Drying dahlia flowers : part 1

Mad I know. My compost bin’s loss is the winter bouquet’s gain.

For years now I have been deadheading the fading dahlias in the garden and just lobbing them onto the compost heap.

But I have dried flowers on the brain. And there was a snippet of a tv programme I saw that displayed dried dahlia flowers.

I caught that the flower grower was from Cheshire in the UK and she is a professional dahlia gal.

Could I find her name to attribute these amazing ideas?

Alas. I have devoted goodly amounts of time online and to little avail. If my house turned up on a popular tv programme devoted to gardening I would be promoting like mad.

I think this might be her.

Justdahlias was started by Philippa Stewart in 2016 as her passion for dahlias became something of an obsession. Through her Instagram site @justdahlias she realised there was a market for these amazing blooms and now Justdahlias flowers (fresh and dried) are used in many events, photoshoots and homes throughout the UK.

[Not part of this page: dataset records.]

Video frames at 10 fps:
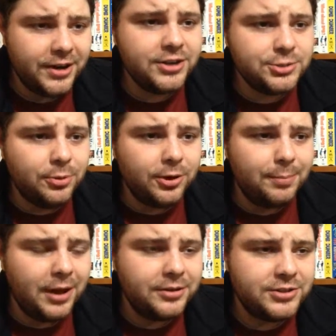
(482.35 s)
it is more
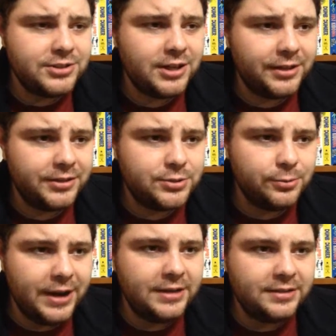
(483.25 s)
about just telling this
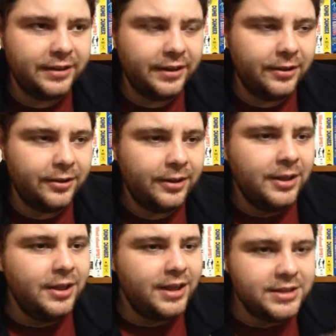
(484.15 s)
grand tale,
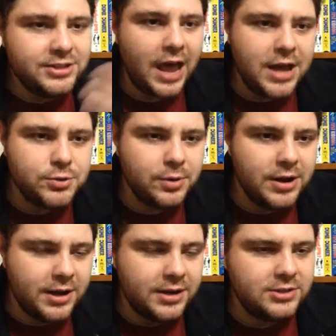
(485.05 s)

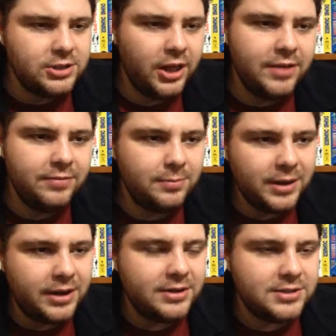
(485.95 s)
exaggerating his life and
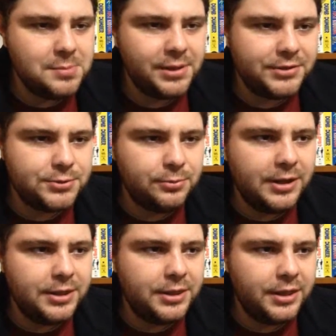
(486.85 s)
making it seem like this
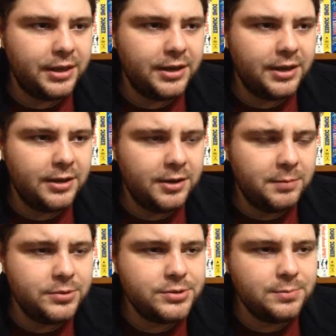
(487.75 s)
grand thing. And
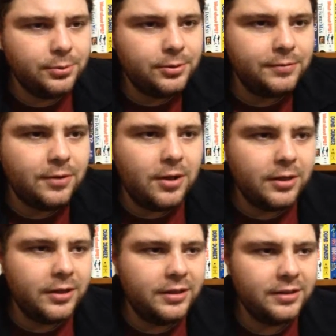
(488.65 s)
most important of
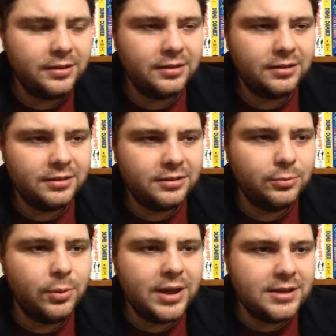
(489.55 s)
all,
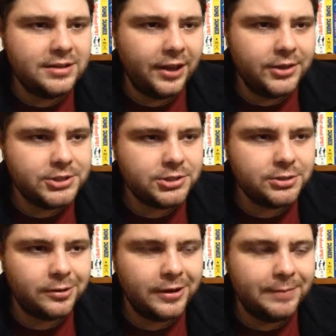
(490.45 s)
the way he tells the
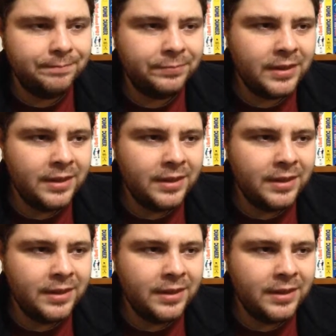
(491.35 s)
story,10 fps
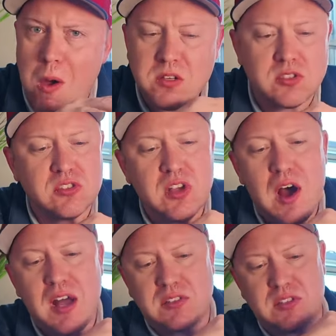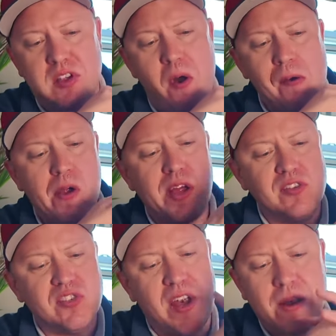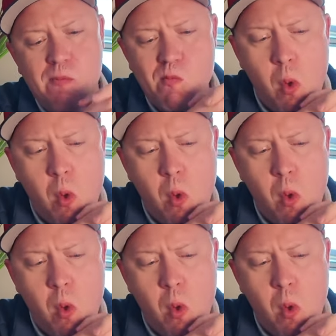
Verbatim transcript: The sauce is likeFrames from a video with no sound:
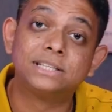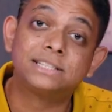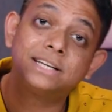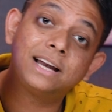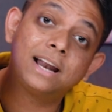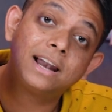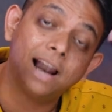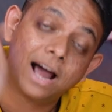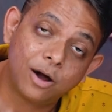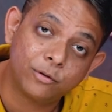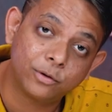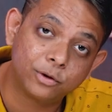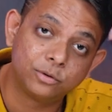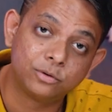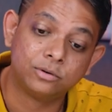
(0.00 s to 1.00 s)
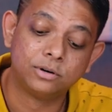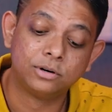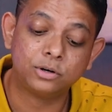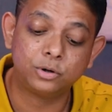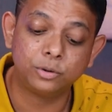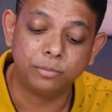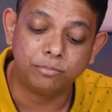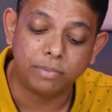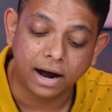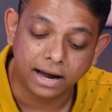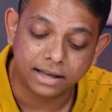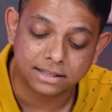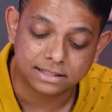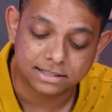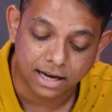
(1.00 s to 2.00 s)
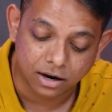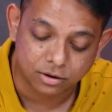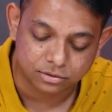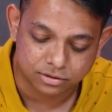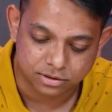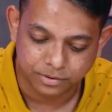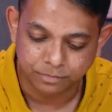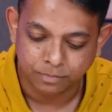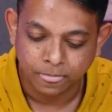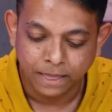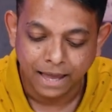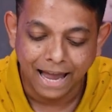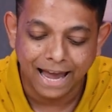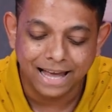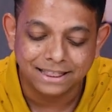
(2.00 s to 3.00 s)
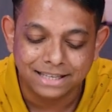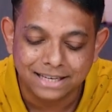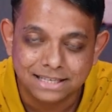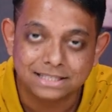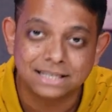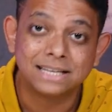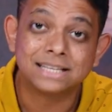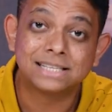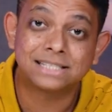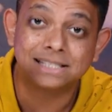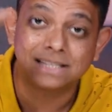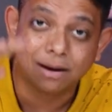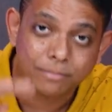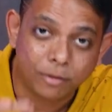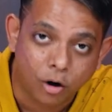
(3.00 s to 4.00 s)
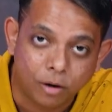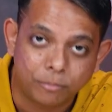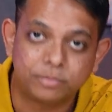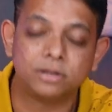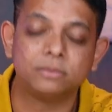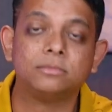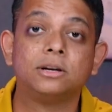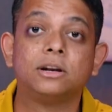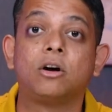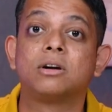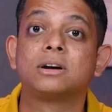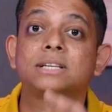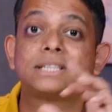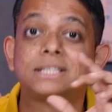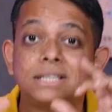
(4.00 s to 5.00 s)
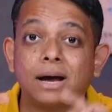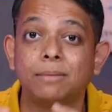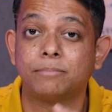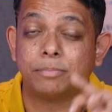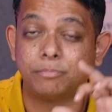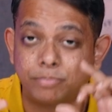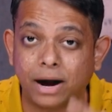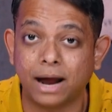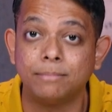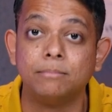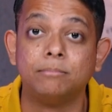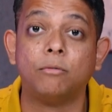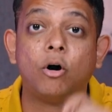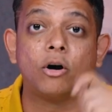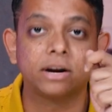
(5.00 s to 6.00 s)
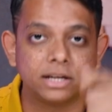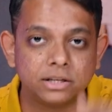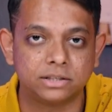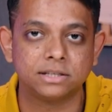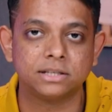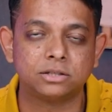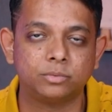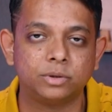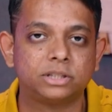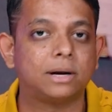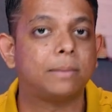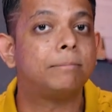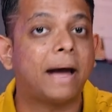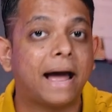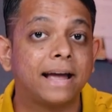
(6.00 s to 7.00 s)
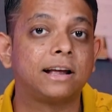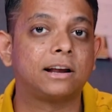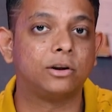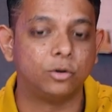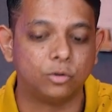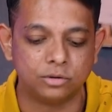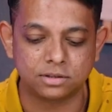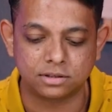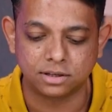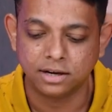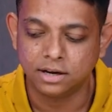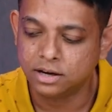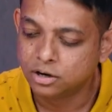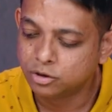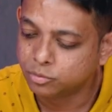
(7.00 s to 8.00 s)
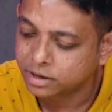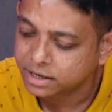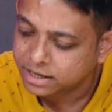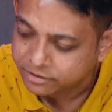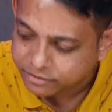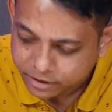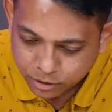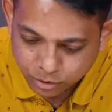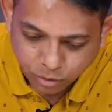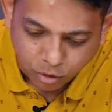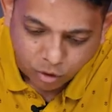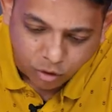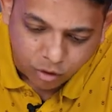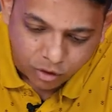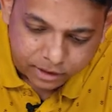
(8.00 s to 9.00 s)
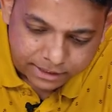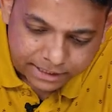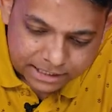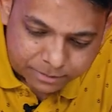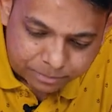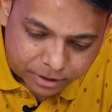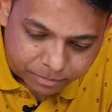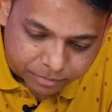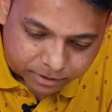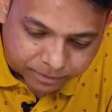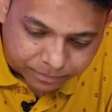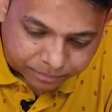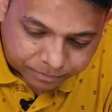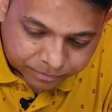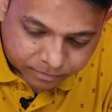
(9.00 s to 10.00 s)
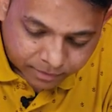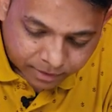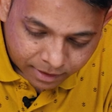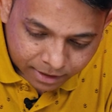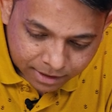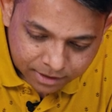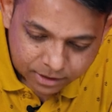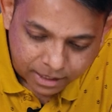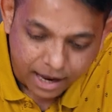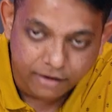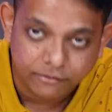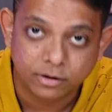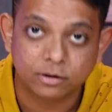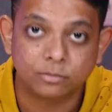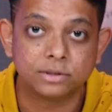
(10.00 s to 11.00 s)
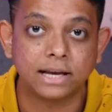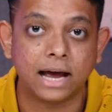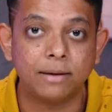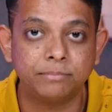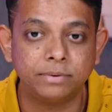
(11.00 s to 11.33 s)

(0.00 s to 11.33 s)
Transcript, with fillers: we'll still allow you to buy this house. And these suboptimal or subprime mortgages, which are bank loans, were given to all these people. Everyone was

The tv programme was annoyingly coy about publicising her business. But if it’s her, then brava. This has given me ideas.

And not just the idea to pain that end wall of the potting shed because it looks decidedly ratty.

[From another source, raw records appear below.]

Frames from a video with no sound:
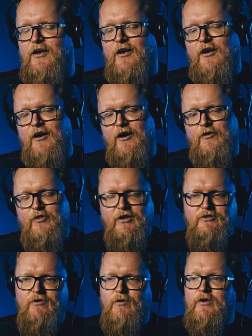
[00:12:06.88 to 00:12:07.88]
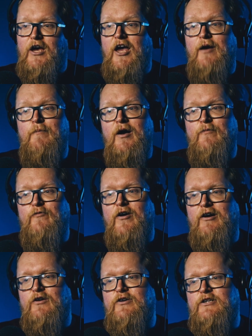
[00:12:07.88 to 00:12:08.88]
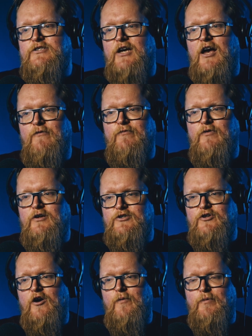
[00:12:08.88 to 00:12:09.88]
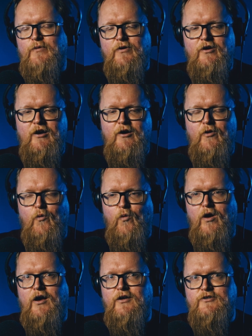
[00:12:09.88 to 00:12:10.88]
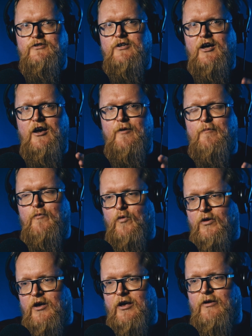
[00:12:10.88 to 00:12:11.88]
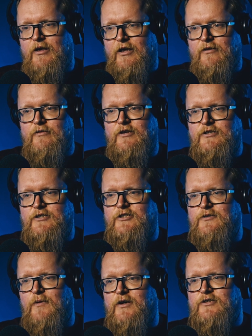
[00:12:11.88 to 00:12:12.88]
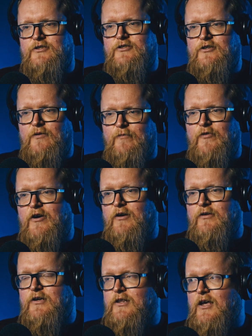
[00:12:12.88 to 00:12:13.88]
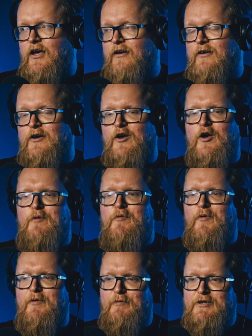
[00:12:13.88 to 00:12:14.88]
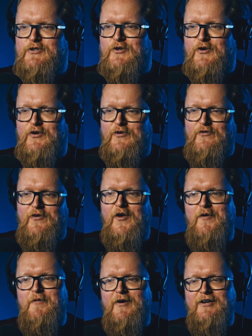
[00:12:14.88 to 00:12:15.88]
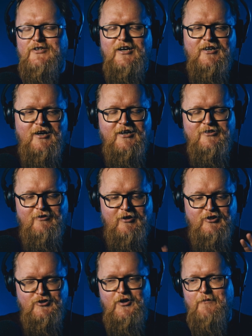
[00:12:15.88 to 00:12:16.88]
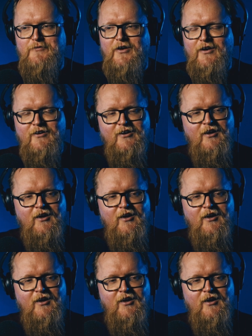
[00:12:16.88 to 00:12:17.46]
Oh yeah, things are okay. I'm very lucky to have a job whilst I'm in this situation, so I'm very lucky there. When we saw your film, when I stopped it,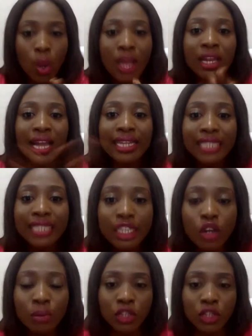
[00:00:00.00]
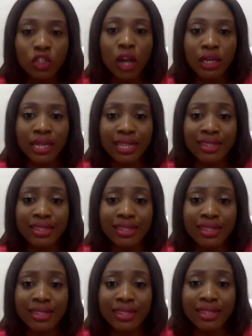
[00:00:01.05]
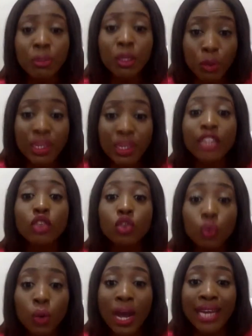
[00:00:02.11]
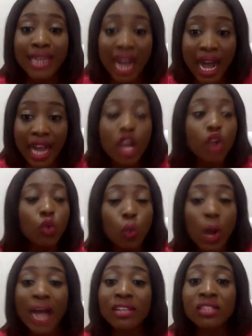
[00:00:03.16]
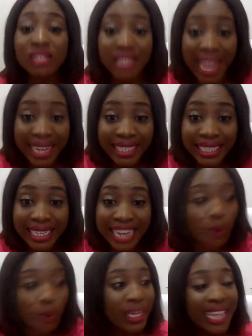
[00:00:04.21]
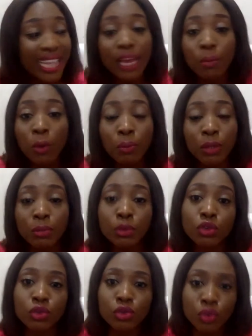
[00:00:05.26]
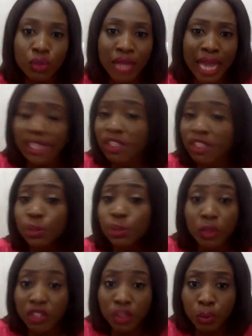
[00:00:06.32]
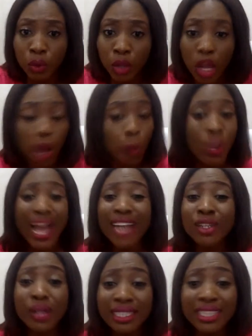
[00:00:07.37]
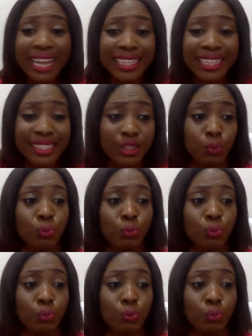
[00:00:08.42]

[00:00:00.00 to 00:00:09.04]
lightening up the darkness. There are people like you and I who are standing, and we can get more people to do that. It is possible. We are acknowledging that this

Behold my new fun project in the potting shed.

I like how the professional used a long piece of chicken wire to hang over the ceiling. And then draped the flowers to dry them. But that involves cutting them off the plant with a spare future bloom to hook them into the wire.

I don’t have a field of dahlias.

So for now I’m tying them with string and dangling them off a piece of wire strung across the ceiling.

I’ll let you know how I go. I need to wait a few weeks and see if they have dried nicely and are not full of bugs.

And as an update on another mad potting shed project…

Here are the sedums I’m drying in their glycerine / water bath. Two parts water to one part glycerine.

(And thank you Christine but I think I will eschew the hairspray idea. That would give me an instant flashback to dreadful childhood car journeys with our neighbour Sheila Horrocks. Car pooling from hell. As a child prone to car sickness may I offer you the aroma of just hairsprayed head of hair and cigarette smoke and a long journey to a distant netball competition. Ugh.)

And below just the bouquets in water.

With jars of water to baffle the cat who likes to drink from any vessel I leave out and knock over flowers in her attempt to get at the liquid.

It’s amazing what I can do to avoid cutting out brambles on the lower terrace stone walls.

Playing with flowers is so much more fun than farm work.